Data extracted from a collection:

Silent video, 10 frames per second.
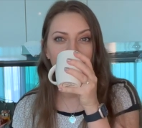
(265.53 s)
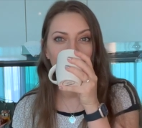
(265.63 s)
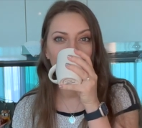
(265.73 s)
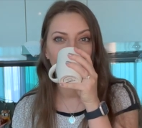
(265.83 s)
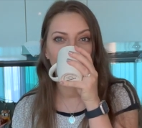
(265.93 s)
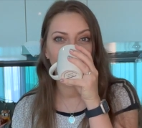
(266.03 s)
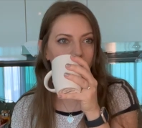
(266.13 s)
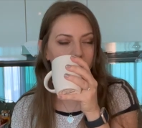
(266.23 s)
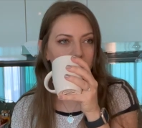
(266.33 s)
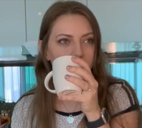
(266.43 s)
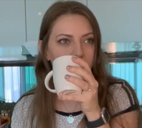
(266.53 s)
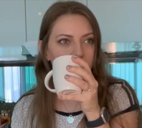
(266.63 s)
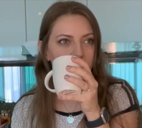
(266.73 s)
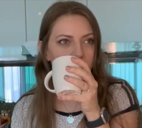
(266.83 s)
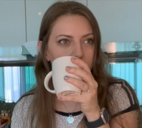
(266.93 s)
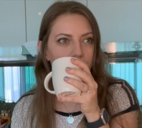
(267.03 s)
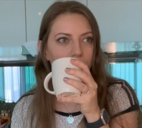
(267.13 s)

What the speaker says: (silence)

● TASK DESCRIPTION
With the pictures left out, return each entry exactly as written.

● EXERCISE RESULT
Silent video, 10 frames per second.
(265.53 s)
(265.63 s)
(265.73 s)
(265.83 s)
(265.93 s)
(266.03 s)
(266.13 s)
(266.23 s)
(266.33 s)
(266.43 s)
(266.53 s)
(266.63 s)
(266.73 s)
(266.83 s)
(266.93 s)
(267.03 s)
(267.13 s)

What the speaker says: (silence)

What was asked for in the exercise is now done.